ACTION ITEM –
For the records below, tally the lines that include the word "frames" and report the number alone.

=-=-=-=-=

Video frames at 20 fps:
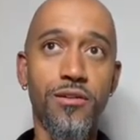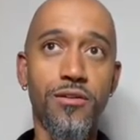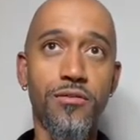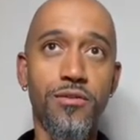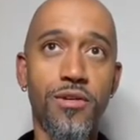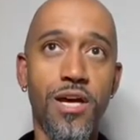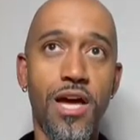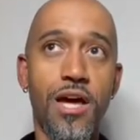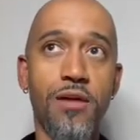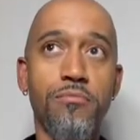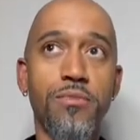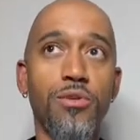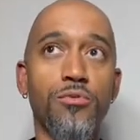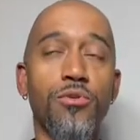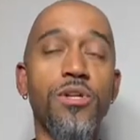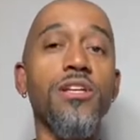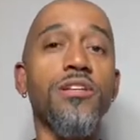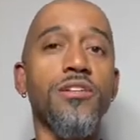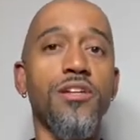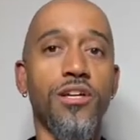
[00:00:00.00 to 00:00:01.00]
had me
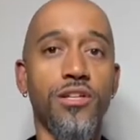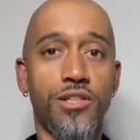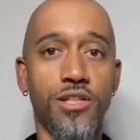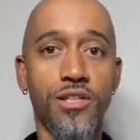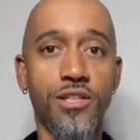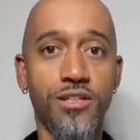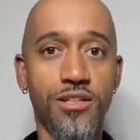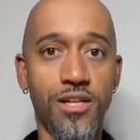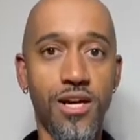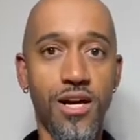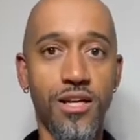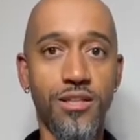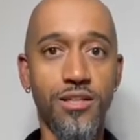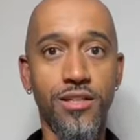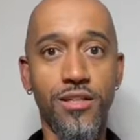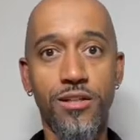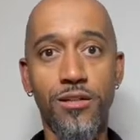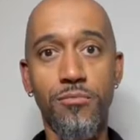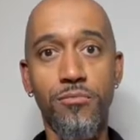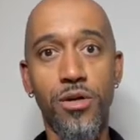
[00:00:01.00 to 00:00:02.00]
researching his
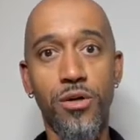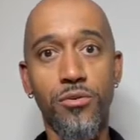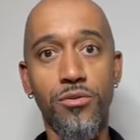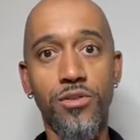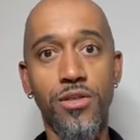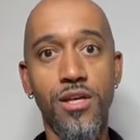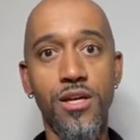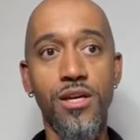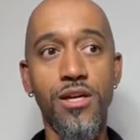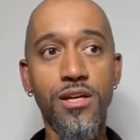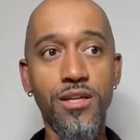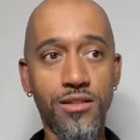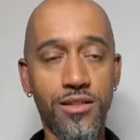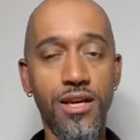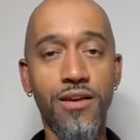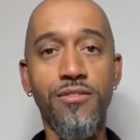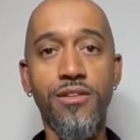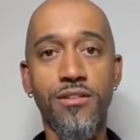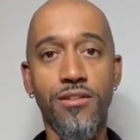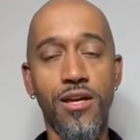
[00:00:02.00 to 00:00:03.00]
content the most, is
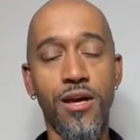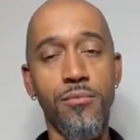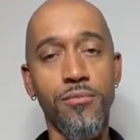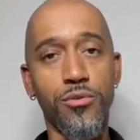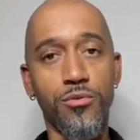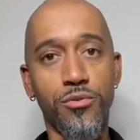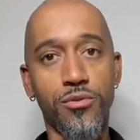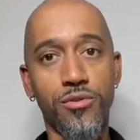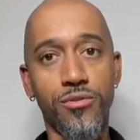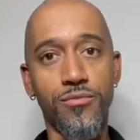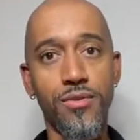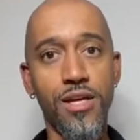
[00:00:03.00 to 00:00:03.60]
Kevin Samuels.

=-=-=-=-=

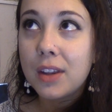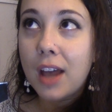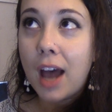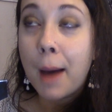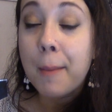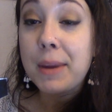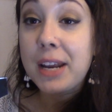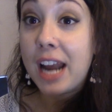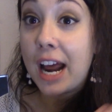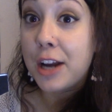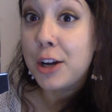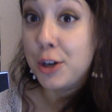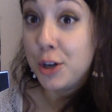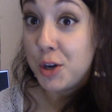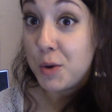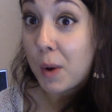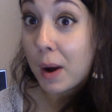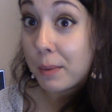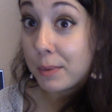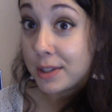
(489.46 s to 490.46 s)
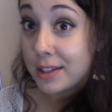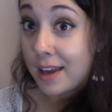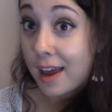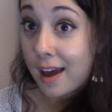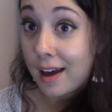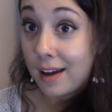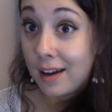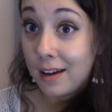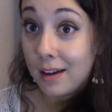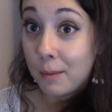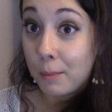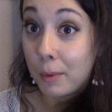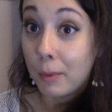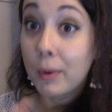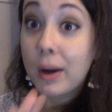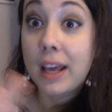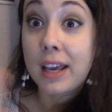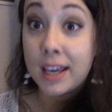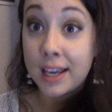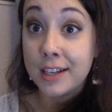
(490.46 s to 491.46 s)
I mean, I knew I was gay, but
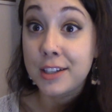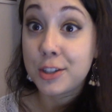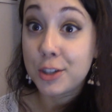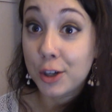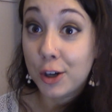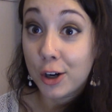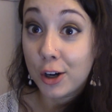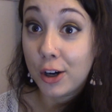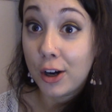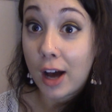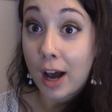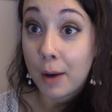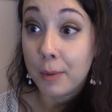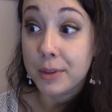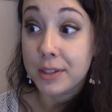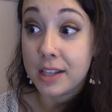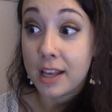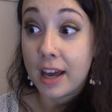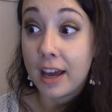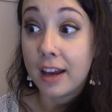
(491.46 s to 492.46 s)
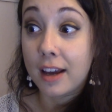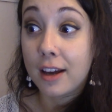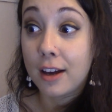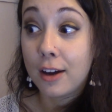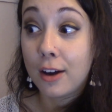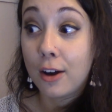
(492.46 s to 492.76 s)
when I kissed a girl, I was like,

=-=-=-=-=

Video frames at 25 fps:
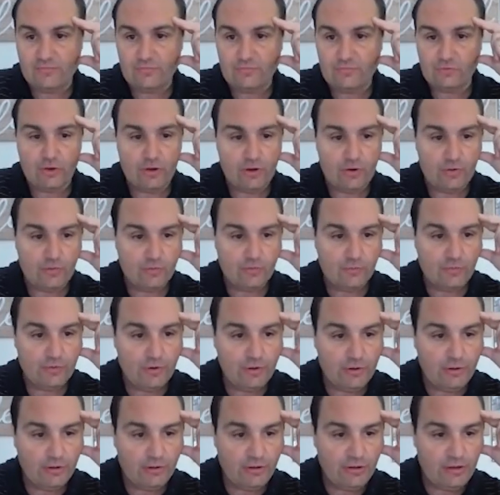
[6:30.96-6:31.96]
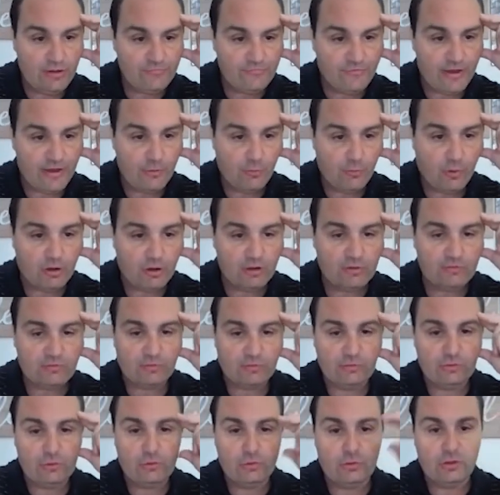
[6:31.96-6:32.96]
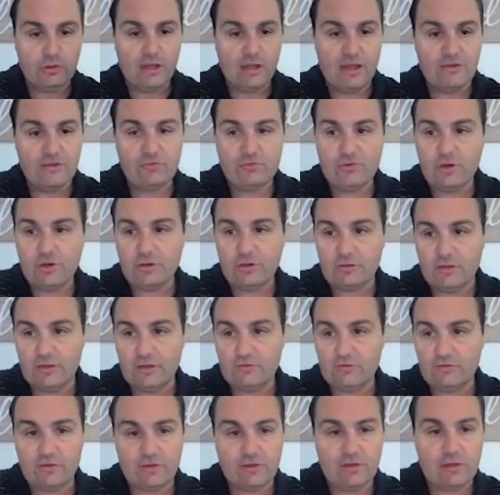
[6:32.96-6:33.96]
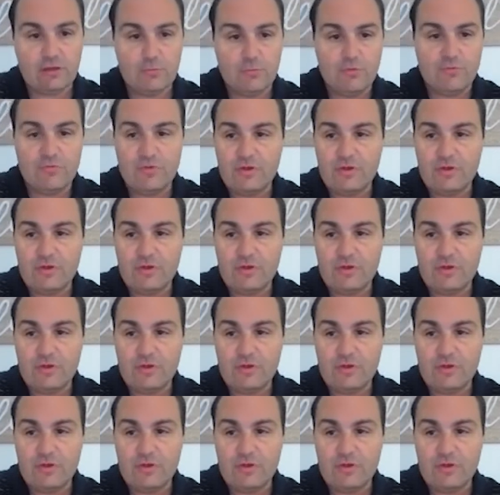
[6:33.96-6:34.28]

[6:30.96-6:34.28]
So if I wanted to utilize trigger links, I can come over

=-=-=-=-=

THE ANSWER –
2